● EXERCISE AIM:
Each entry below needs to be transcribed verbatim; the images should not appear.
*** GIVEN INFORMATION
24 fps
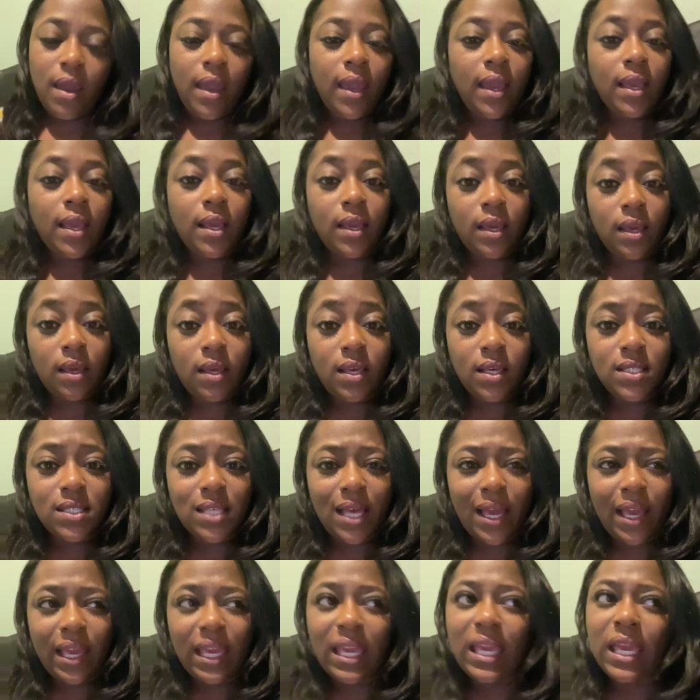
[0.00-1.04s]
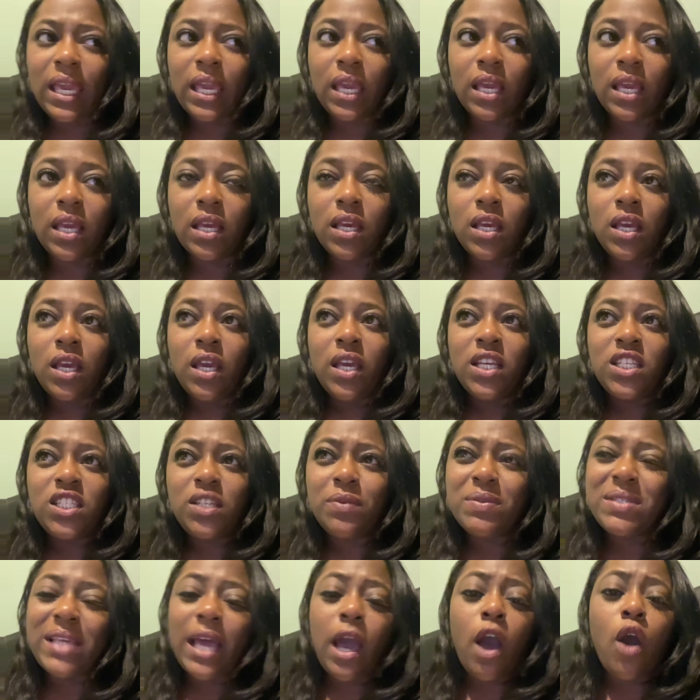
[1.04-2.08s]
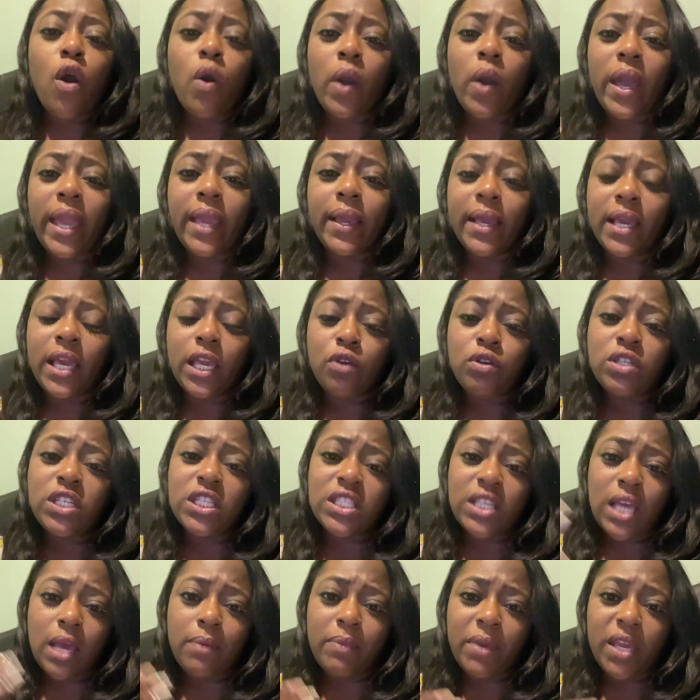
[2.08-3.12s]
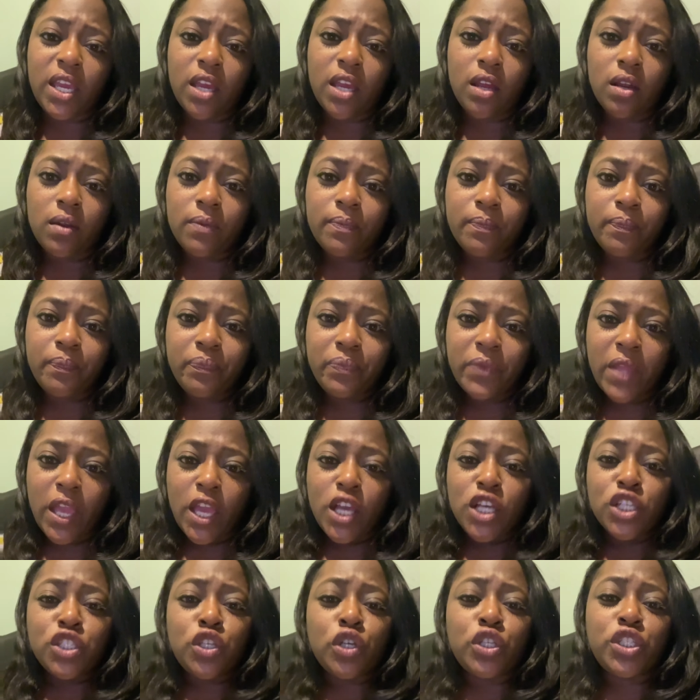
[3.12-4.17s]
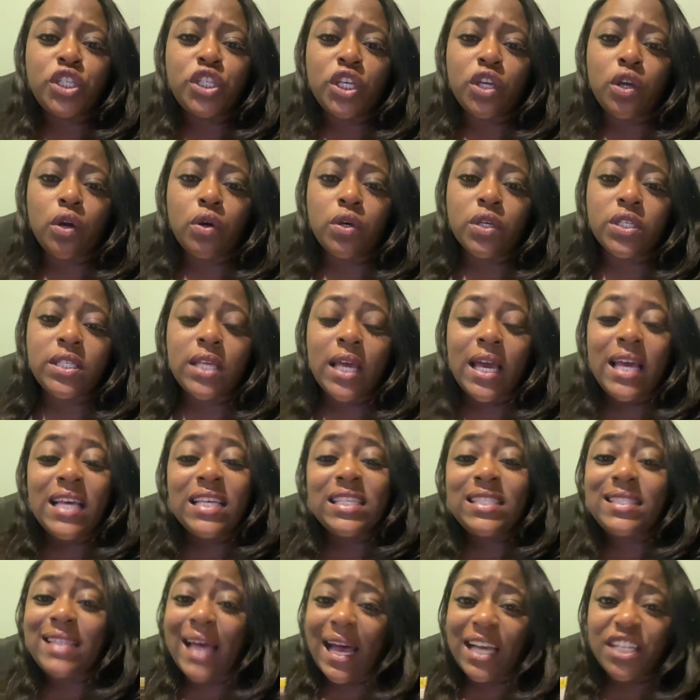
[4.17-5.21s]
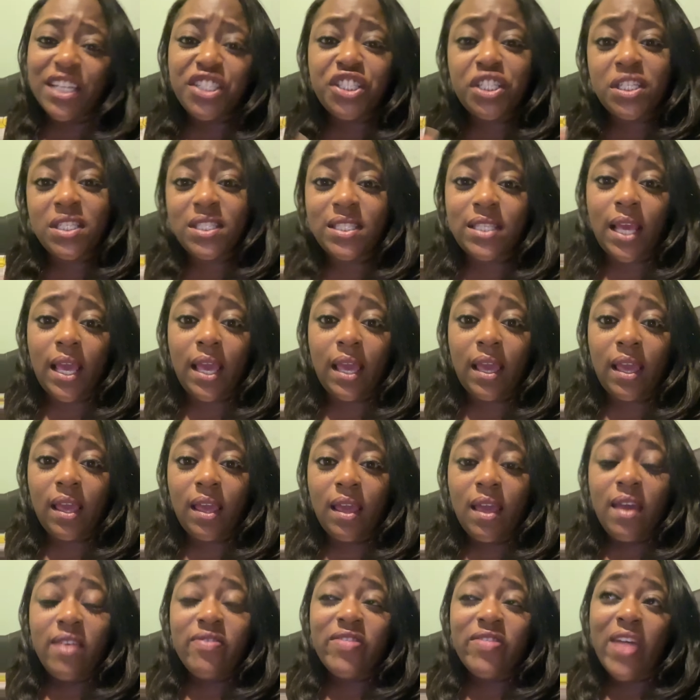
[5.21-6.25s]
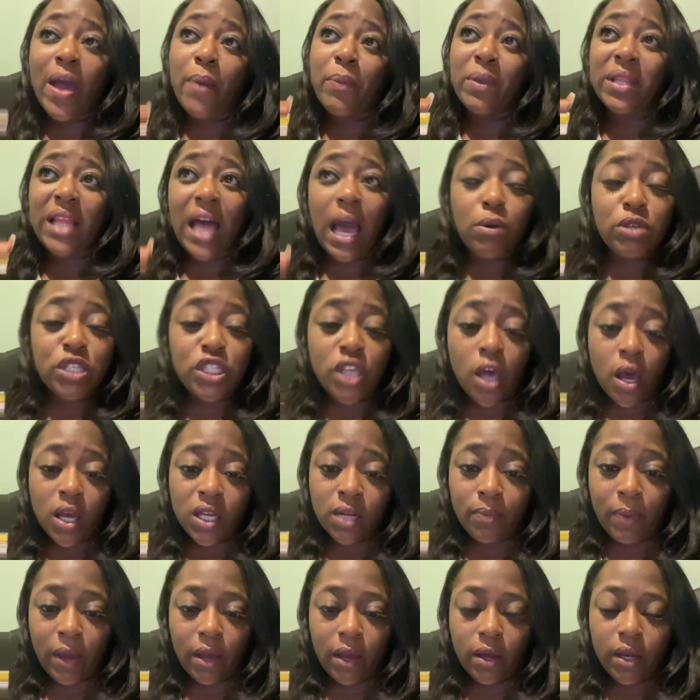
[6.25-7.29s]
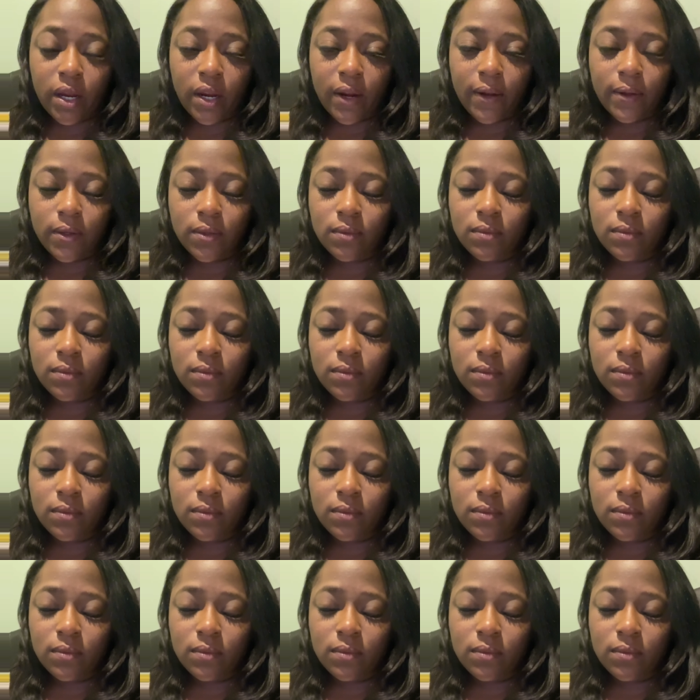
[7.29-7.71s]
And he's like, yeah. She was like, oh, wait, can you just come here? So she goes, Sasha said that Milan was talking about her.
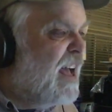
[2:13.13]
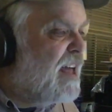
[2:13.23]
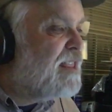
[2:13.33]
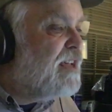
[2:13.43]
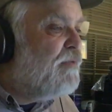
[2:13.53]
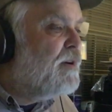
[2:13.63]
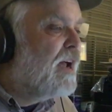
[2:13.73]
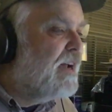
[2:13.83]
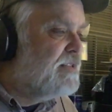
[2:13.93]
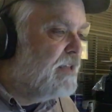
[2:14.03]
Think of an
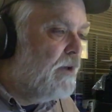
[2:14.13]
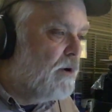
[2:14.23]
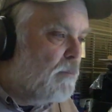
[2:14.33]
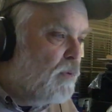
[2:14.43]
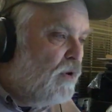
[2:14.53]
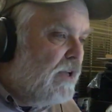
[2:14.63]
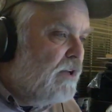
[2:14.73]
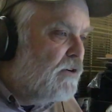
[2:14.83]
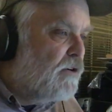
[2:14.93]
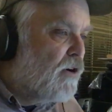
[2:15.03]
ice skater pulling
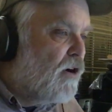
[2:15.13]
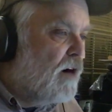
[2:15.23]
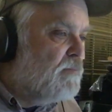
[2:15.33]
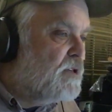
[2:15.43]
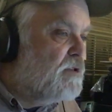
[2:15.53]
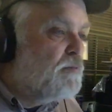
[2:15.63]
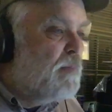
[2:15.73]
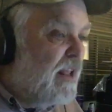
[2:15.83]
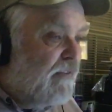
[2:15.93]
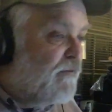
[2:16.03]
in her arms and
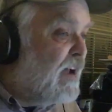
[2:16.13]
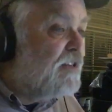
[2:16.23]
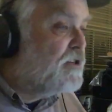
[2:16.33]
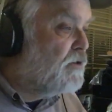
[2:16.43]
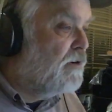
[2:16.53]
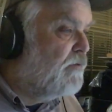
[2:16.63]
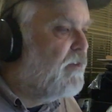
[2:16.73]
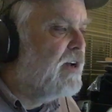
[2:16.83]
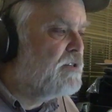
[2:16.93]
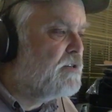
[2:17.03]
spinning faster and
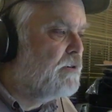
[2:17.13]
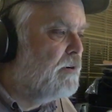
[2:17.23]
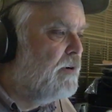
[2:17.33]
faster.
******
● COMPLETED EXERCISE:
24 fps
[0.00-1.04s]
[1.04-2.08s]
[2.08-3.12s]
[3.12-4.17s]
[4.17-5.21s]
[5.21-6.25s]
[6.25-7.29s]
[7.29-7.71s]
And he's like, yeah. She was like, oh, wait, can you just come here? So she goes, Sasha said that Milan was talking about her.
[2:13.13]
[2:13.23]
[2:13.33]
[2:13.43]
[2:13.53]
[2:13.63]
[2:13.73]
[2:13.83]
[2:13.93]
[2:14.03]
Think of an
[2:14.13]
[2:14.23]
[2:14.33]
[2:14.43]
[2:14.53]
[2:14.63]
[2:14.73]
[2:14.83]
[2:14.93]
[2:15.03]
ice skater pulling
[2:15.13]
[2:15.23]
[2:15.33]
[2:15.43]
[2:15.53]
[2:15.63]
[2:15.73]
[2:15.83]
[2:15.93]
[2:16.03]
in her arms and
[2:16.13]
[2:16.23]
[2:16.33]
[2:16.43]
[2:16.53]
[2:16.63]
[2:16.73]
[2:16.83]
[2:16.93]
[2:17.03]
spinning faster and
[2:17.13]
[2:17.23]
[2:17.33]
faster.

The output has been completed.